A steel plate shear wall (SPSW) consists of steel infill plates bounded by a column-beam system. When such infill plates occupy each level within a framed bay of a structure, they constitute a SPSW system. Whereas most earthquake resistant construction methods are adapted from older systems, SPSW was invented entirely to withstand seismic activity.

SPSW behavior is analogous to a vertical plate girder cantilevered from its base. Similar to plate girders, the SPSW system optimizes component performance by taking advantage of the post-buckling behavior of the steel infill panels.

The Ritz-Carlton/JW Marriott hotel building, a part of the LA Live development in Los Angeles, California, is the first building in Los Angeles that uses an advanced steel plate shear wall system to resist the lateral loads of strong earthquakes and winds.

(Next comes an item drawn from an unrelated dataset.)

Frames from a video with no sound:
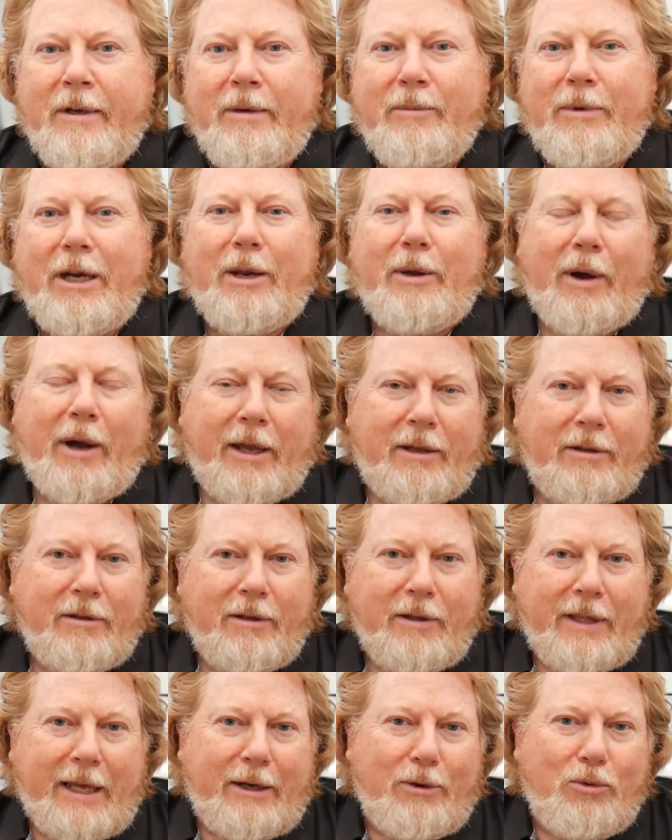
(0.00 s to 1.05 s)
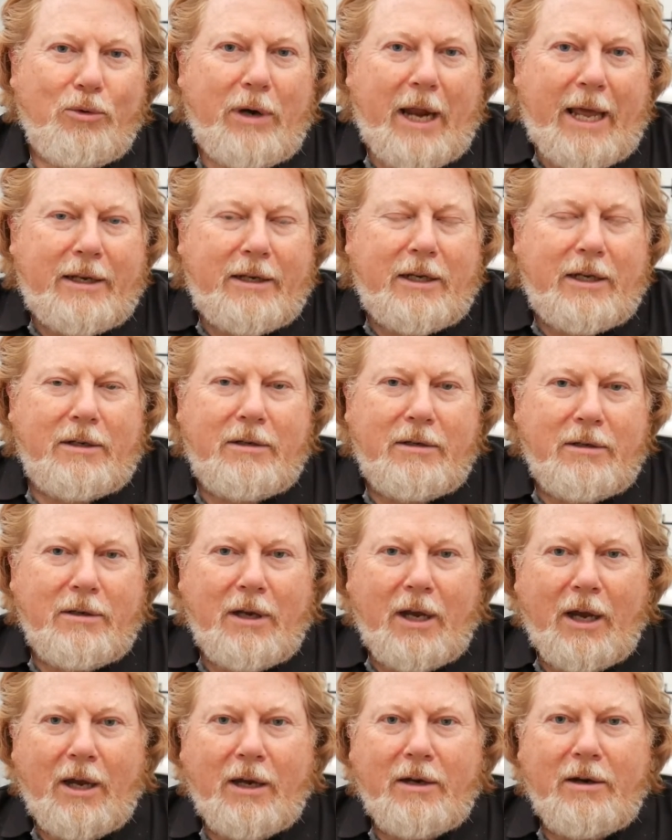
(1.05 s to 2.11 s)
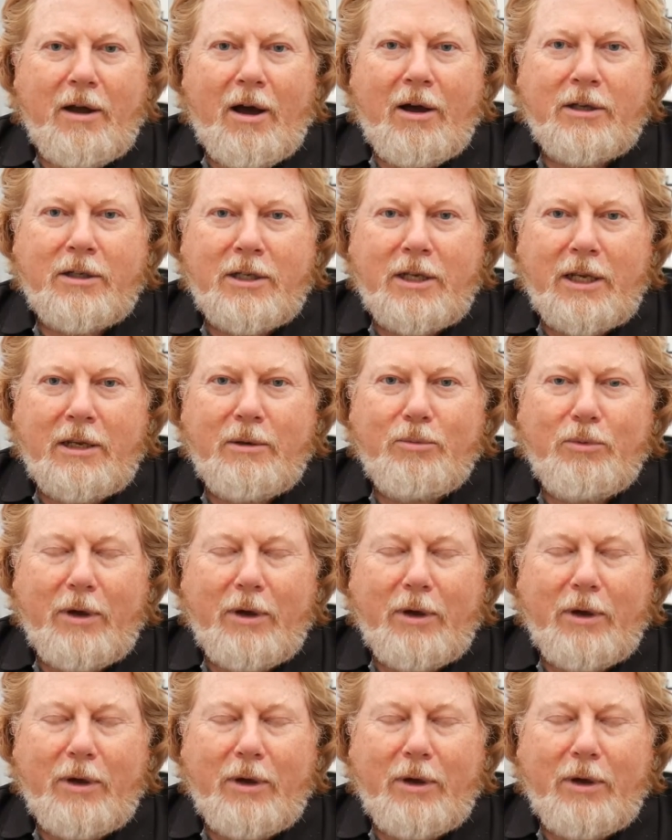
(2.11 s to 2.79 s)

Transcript: But anyway, that all ended nicely.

===Kashiwazaki–Kariwa Nuclear Power Plant upgrade ===
The Kashiwazaki–Kariwa Nuclear Power Plant, the largest nuclear generating station in the world by net electrical power rating, happened to be near the epicenter of the strongest M_{w} 6.6 July 2007 Chūetsu offshore earthquake. This initiated an extended shutdown for structural inspection which indicated that a greater earthquake-proofing was needed before operation could be resumed.

On May 9, 2009, one unit (Unit 7) was restarted, after the seismic upgrades. The test run had to continue for 50 days. The plant had been completely shut down for almost 22 months following the earthquake.

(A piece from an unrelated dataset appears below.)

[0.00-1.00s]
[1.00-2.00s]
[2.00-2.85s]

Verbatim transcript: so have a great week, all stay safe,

===Seismic test of seven-story building===
A destructive earthquake struck a lone, wooden condominium in Japan. The experiment was webcast live on July 14, 2009, to yield insight on how to make wooden structures stronger and better able to withstand major earthquakes.

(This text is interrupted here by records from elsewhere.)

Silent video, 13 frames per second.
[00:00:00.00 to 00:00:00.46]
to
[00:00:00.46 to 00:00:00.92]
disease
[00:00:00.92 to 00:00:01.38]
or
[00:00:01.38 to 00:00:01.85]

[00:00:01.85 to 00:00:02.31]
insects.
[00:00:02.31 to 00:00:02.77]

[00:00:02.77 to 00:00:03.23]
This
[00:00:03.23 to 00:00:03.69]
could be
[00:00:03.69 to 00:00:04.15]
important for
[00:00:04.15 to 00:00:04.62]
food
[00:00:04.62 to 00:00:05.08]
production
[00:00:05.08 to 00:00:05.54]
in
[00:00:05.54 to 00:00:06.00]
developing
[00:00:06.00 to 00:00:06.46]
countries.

The Miki shake at the Hyogo Earthquake Engineering Research Center is the capstone experiment of the four-year NEESWood project, which receives its primary support from the U.S. National Science Foundation Network for Earthquake Engineering Simulation (NEES) Program.

"NEESWood aims to develop a new seismic design philosophy that will provide the necessary mechanisms to safely increase the height of wood-frame structures in active seismic zones of the United States, as well as mitigate earthquake damage to low-rise wood-frame structures," said Rosowsky, Department of Civil Engineering at Texas A&M University. This philosophy is based on the application of seismic damping systems for wooden buildings. The systems, which can be installed inside the walls of most wooden buildings, include strong metal frame, bracing and dampers filled with viscous fluid.

===Superframe earthquake proof structure===
The proposed system is composed of core walls, hat beams incorporated into the top-level, outer columns, and viscous dampers vertically installed between the tips of the hat beams and the outer columns. During an earthquake, the hat beams and outer columns act as outriggers and reduce the overturning moment in the core, and the installed dampers also reduce the moment and the lateral deflection of the structure. This innovative system can eliminate inner beams and inner columns on each floor, and thereby provide buildings with column-free floor space even in highly seismic regions.

===Earthquake architecture===

The term 'seismic architecture' or 'earthquake architecture' was first introduced in 1985 by Robert Reitherman. The phrase "earthquake architecture" is used to describe a degree of architectural expression of earthquake resistance or implication of architectural configuration, form or style in earthquake resistance. It is also used to describe buildings in which seismic design considerations impacted its architecture. It may be considered a new aesthetic approach in designing structures in seismic prone areas.

== History ==
An article in Scientific American from May 1884, "Buildings that Resist Earthquakes" described early engineering efforts such as Shōsōin.

Before building codes were improved, door frames were regarded as the most reinforced element of buildings and the safest place to be under during an earthquake. This is no longer general advice, despite a common misconception to the contrary.